7 ways to build relationship – How to make friends and influence people (to misquote Dale Carnegie).
This may all seem blindingly obvious but we rarely do it consistently. Over many years as a consultant, I have picked up on people who are good at this, and people who are not. Guess who succeeds?
If you want to make good, strong relationships in your workplace, with friends, or in families, this is the way to do it. If you notice that a relationship is deteriorating, ask, “Am I doing all of the following?” Relationships are key to human wealth, health and happiness.
1) Listen when people are talking. Usually we are focused on our inner chatter, and planning what to say, as soon as the other person stops to breathe. If you want to be build relationships really listen!
2) Remember as much as you can of what people have told you previously and refer to it when you next meet. This has a powerful impact on your relationship.
3) Support people in groups. People really appreciate public acknowledgement although it does need to be truthful. Even just saying “that’s interesting” can start to win people over.
4) Don’t take the mickey. It can give you a quick laugh and a second’s satisfaction but may embarrass someone, depending on the context. Do you want to be teased in front of; a new partner, a large meeting, or your CEO? Of course humour can be a part of friendly relations, but it needs to be in the right context, otherwise it can be felt as passive aggressive behaviour and very damaging.
5) Say words like thank you and please. Courtesy shows respect and can easily be forgotten in the midst of busy lives.

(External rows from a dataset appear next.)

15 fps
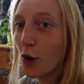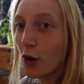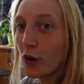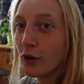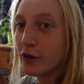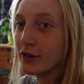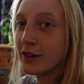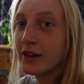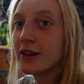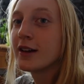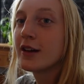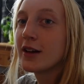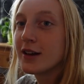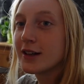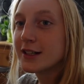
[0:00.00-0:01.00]
on
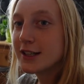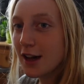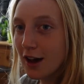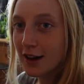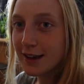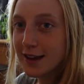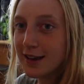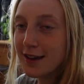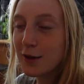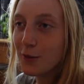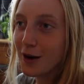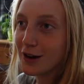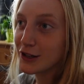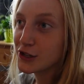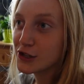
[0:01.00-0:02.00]
Turkey,
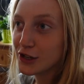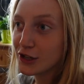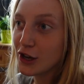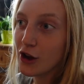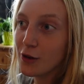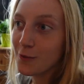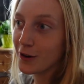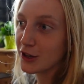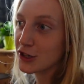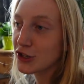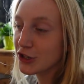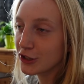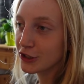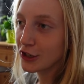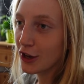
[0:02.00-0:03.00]
where I should go and where I
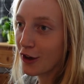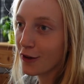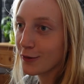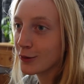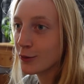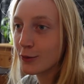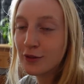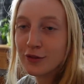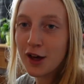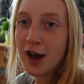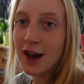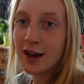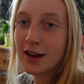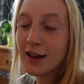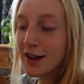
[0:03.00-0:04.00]
shouldn't go, and all of
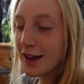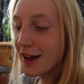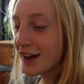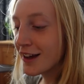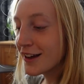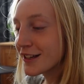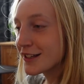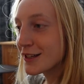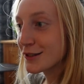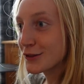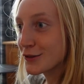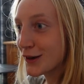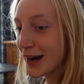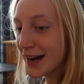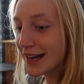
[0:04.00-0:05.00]
that so it's
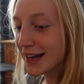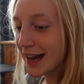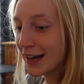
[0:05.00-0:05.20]
great.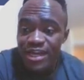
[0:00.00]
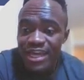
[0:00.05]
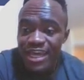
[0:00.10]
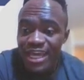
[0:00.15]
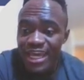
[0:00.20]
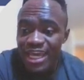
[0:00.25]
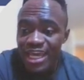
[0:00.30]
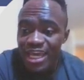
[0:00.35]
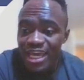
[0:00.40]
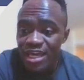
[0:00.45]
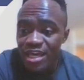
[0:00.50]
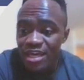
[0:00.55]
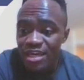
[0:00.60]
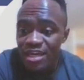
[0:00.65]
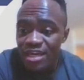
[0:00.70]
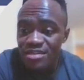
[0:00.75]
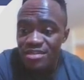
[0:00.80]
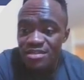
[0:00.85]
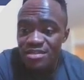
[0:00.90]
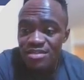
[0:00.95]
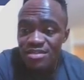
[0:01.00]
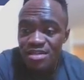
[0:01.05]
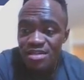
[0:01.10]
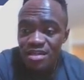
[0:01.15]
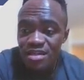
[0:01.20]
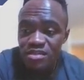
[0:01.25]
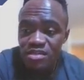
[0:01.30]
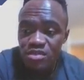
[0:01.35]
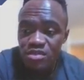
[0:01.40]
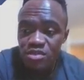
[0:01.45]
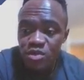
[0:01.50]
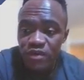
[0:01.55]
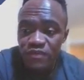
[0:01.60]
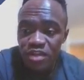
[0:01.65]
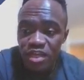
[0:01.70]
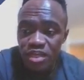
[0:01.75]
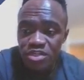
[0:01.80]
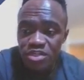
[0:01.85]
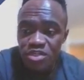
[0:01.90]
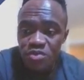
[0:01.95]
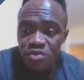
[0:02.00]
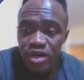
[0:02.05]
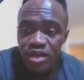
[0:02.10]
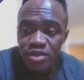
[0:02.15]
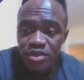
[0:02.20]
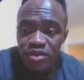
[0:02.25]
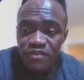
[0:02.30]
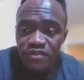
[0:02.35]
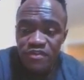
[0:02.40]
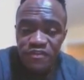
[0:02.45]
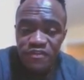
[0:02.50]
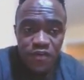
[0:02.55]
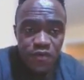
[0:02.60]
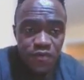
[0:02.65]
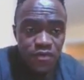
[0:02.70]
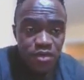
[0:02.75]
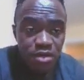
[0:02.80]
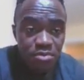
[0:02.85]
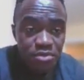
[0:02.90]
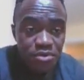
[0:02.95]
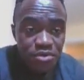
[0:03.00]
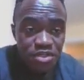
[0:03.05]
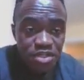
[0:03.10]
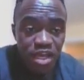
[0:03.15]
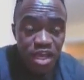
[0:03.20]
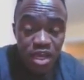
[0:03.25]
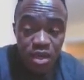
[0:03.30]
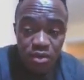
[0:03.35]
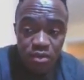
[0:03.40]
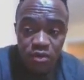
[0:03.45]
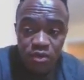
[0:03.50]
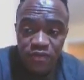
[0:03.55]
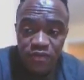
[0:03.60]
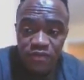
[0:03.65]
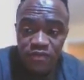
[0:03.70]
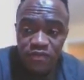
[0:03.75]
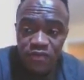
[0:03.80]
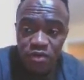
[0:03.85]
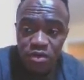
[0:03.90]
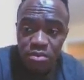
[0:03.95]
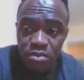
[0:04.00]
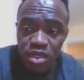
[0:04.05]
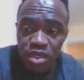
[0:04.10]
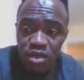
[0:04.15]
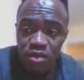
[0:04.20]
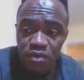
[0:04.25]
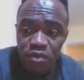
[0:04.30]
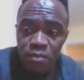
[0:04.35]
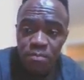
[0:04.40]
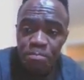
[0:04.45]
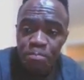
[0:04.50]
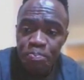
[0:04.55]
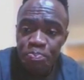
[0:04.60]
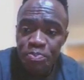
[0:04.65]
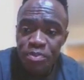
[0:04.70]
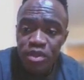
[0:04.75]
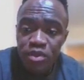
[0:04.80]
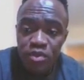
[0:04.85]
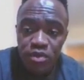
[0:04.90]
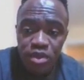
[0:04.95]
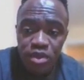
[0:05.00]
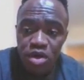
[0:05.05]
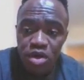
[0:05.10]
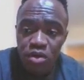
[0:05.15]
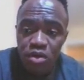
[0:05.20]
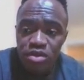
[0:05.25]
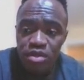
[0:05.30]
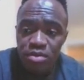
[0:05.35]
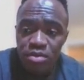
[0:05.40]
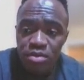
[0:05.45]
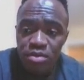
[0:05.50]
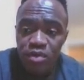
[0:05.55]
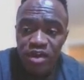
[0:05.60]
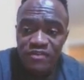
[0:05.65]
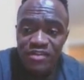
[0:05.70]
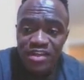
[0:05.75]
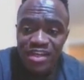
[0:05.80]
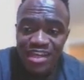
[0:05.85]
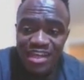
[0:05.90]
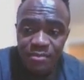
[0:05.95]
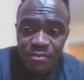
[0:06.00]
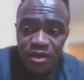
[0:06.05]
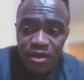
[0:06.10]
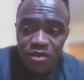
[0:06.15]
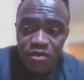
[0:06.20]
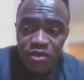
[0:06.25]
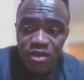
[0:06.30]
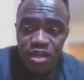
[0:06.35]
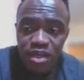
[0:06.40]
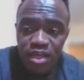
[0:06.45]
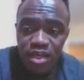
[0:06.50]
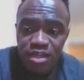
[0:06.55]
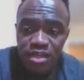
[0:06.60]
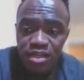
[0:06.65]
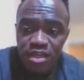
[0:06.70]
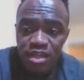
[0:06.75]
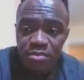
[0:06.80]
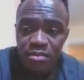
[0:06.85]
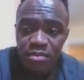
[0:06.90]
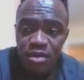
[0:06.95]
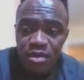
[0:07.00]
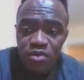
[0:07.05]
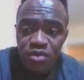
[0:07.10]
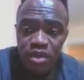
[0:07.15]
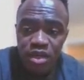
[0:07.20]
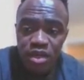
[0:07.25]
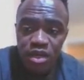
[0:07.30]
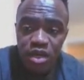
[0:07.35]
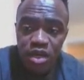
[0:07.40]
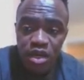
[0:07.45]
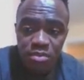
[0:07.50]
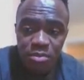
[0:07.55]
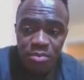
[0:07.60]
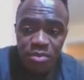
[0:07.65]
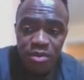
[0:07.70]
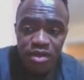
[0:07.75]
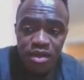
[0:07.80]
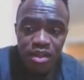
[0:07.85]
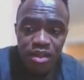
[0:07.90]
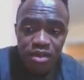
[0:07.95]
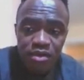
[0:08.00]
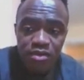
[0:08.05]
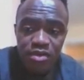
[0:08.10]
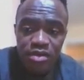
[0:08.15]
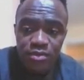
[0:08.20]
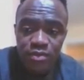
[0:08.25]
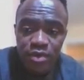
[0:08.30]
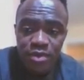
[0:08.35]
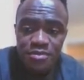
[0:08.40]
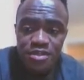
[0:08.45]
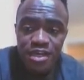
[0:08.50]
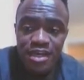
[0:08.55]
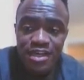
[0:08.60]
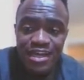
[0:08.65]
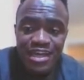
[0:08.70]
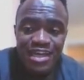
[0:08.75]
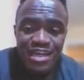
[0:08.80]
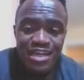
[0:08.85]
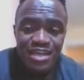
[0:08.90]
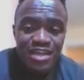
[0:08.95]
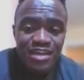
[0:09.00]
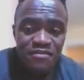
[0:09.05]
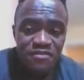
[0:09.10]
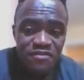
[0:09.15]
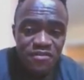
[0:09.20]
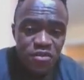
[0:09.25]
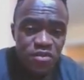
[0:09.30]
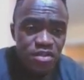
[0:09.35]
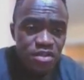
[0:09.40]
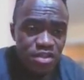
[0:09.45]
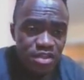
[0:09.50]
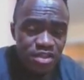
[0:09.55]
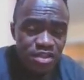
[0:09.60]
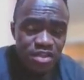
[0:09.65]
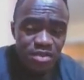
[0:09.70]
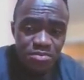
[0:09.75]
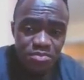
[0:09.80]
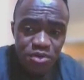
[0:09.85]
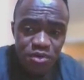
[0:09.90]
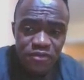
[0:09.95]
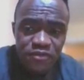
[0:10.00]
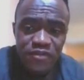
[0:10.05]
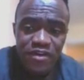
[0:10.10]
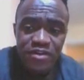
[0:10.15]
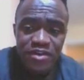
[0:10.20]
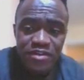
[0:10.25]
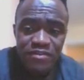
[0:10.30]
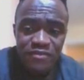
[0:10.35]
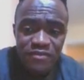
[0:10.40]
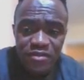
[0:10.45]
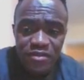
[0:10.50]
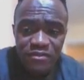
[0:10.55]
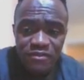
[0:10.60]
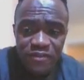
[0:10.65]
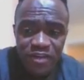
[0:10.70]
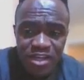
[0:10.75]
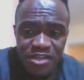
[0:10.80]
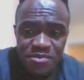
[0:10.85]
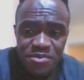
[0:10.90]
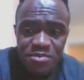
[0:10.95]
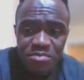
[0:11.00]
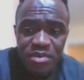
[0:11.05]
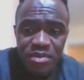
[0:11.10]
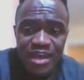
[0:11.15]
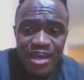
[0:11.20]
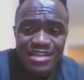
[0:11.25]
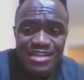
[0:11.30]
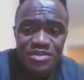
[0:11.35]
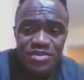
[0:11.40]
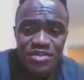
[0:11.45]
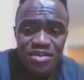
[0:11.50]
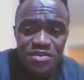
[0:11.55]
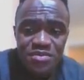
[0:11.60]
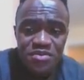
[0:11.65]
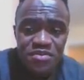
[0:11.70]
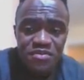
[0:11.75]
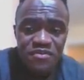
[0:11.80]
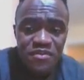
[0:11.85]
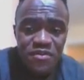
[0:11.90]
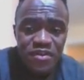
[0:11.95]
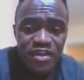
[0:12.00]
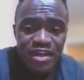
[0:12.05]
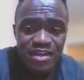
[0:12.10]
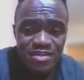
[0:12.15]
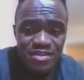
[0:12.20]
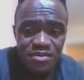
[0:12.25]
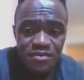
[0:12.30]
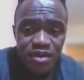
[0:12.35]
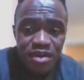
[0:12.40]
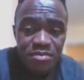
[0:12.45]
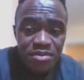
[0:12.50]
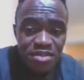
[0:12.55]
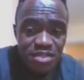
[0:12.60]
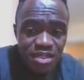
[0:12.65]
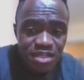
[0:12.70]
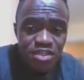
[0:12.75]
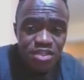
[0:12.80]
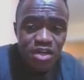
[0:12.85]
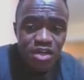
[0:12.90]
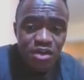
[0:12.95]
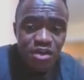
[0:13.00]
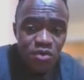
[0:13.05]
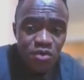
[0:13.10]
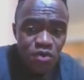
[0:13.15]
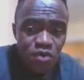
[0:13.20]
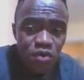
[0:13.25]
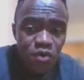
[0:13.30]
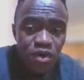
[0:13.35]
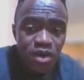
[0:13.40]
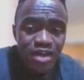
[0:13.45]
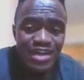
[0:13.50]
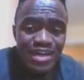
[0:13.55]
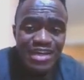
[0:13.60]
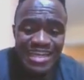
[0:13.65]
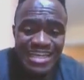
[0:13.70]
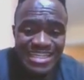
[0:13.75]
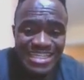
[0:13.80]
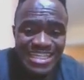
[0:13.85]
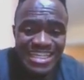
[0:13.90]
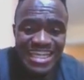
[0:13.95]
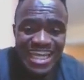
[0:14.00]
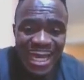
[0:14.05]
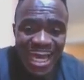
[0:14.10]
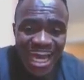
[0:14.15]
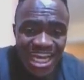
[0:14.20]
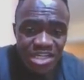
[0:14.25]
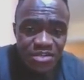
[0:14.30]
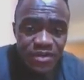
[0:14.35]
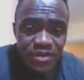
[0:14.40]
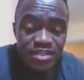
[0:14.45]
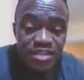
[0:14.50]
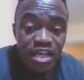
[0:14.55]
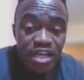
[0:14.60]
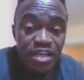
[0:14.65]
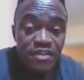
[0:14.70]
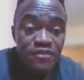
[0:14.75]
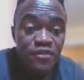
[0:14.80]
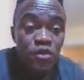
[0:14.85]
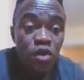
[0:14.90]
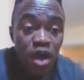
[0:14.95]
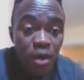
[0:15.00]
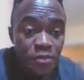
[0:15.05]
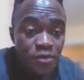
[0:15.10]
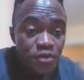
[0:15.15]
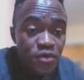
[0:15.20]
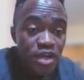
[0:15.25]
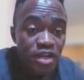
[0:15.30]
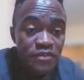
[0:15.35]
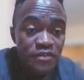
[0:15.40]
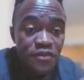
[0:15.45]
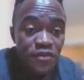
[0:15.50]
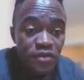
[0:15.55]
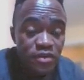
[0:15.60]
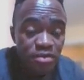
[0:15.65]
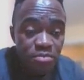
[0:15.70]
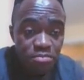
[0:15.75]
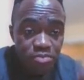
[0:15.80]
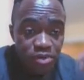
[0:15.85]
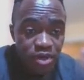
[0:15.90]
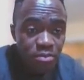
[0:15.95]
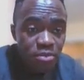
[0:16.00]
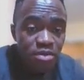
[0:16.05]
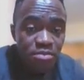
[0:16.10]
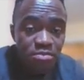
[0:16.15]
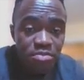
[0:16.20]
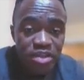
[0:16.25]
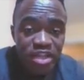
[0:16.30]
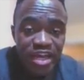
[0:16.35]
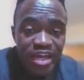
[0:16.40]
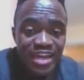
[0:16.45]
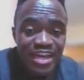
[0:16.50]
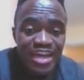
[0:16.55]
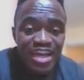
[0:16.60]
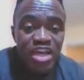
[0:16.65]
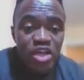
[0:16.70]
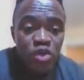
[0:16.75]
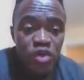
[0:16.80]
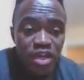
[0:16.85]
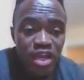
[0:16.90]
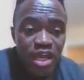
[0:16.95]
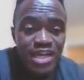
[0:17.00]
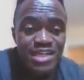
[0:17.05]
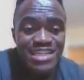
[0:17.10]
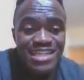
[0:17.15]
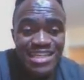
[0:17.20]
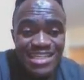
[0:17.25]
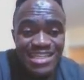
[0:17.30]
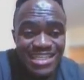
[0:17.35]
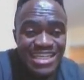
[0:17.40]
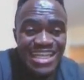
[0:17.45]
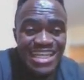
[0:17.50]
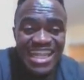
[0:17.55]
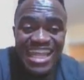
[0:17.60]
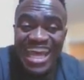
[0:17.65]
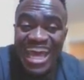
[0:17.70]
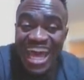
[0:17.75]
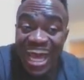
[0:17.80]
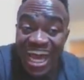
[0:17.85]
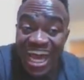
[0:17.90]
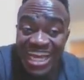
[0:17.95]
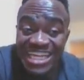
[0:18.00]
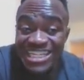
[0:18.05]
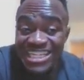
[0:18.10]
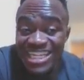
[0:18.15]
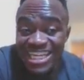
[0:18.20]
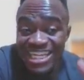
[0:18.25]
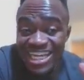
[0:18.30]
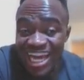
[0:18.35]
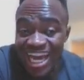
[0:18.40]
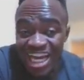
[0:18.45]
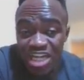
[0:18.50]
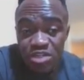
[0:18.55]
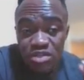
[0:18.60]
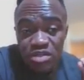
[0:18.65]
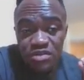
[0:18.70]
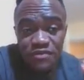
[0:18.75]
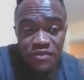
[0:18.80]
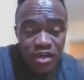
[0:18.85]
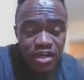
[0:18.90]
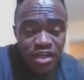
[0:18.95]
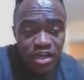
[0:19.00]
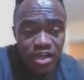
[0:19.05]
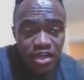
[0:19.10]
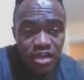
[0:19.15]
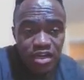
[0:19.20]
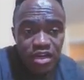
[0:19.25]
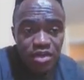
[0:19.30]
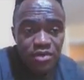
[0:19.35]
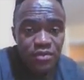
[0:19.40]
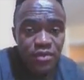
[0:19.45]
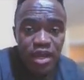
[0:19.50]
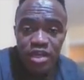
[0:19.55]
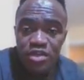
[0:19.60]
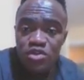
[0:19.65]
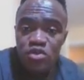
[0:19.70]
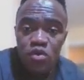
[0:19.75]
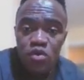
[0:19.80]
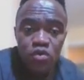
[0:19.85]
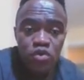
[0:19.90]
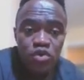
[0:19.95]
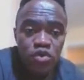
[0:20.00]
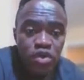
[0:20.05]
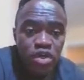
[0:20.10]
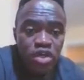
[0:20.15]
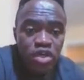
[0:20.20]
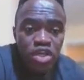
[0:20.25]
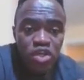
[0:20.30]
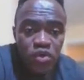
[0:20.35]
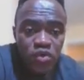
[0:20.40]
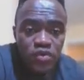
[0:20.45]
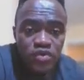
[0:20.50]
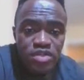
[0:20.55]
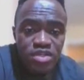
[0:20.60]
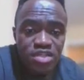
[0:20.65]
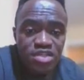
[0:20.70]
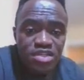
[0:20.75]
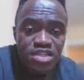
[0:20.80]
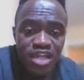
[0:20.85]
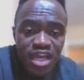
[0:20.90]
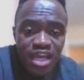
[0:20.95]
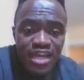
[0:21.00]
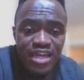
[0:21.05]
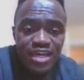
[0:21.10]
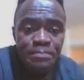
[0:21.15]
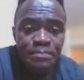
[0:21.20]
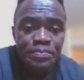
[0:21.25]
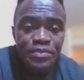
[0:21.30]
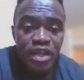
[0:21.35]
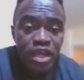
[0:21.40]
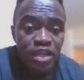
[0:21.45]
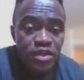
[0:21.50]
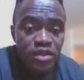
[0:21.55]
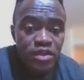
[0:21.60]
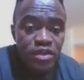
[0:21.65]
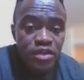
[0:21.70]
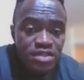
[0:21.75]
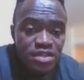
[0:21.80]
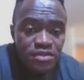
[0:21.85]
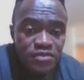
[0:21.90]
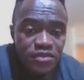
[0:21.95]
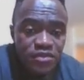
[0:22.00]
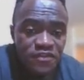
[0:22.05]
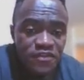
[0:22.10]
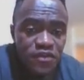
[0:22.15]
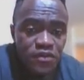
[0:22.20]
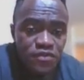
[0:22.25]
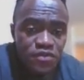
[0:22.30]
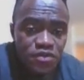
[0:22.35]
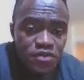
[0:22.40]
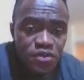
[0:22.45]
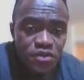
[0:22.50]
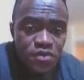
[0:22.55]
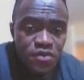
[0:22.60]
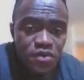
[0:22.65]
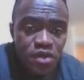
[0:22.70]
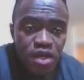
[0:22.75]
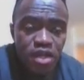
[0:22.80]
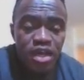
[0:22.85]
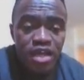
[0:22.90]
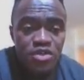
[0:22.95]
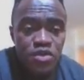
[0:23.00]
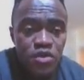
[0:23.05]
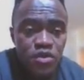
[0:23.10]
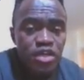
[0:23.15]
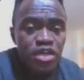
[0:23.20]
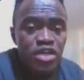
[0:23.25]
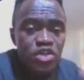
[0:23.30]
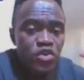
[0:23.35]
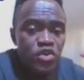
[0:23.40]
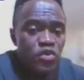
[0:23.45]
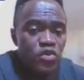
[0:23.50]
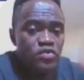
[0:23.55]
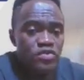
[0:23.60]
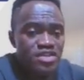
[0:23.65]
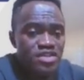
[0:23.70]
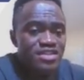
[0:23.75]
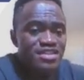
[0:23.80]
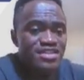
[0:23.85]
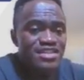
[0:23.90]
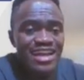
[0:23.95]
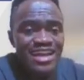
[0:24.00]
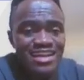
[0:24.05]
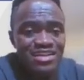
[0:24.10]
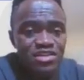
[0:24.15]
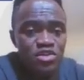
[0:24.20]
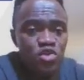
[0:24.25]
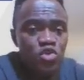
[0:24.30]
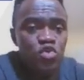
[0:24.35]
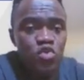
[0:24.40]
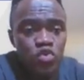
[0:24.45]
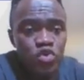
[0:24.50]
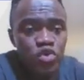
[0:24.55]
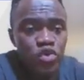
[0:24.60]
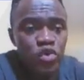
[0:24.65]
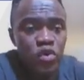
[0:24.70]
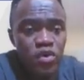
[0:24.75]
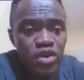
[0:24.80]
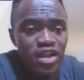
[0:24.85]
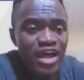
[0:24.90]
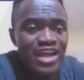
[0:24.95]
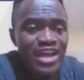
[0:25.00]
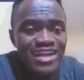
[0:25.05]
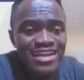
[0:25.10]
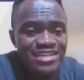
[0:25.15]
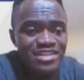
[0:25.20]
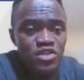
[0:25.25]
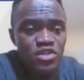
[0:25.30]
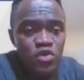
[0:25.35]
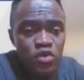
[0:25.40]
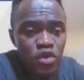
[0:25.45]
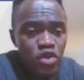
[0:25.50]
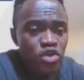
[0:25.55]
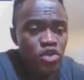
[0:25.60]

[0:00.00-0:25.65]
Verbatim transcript: Is you have nationwide, you have the phone numbers here, you have the phone number here, you can call them. You have the email. You can get the email. You can come up here and click on your website. You can view the LinkedIn profile. You can view the Facebook page. You can also view the Instagram, the TikTok, Google. You can see the address. And if you upgrade, if you're on the premium plan, you can actually see the ads that they are actually running, right? So you can use this data and you can see the reviews too. So you can use this data to your likeness. You can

6) Notice things people are doing well and say so out loud. We’re generally much too quick to criticise.
7) Focus your attention on what you like about people, rather than what you don’t. If you need to have a difficult conversation with someone, it is worth writing ten things that you like about them, even if they are quirky; ‘I like their shirts, they’re always on time etc. This will make your challenge more respectful, and more effective. I do it with people I have not met, but that requires another conversation!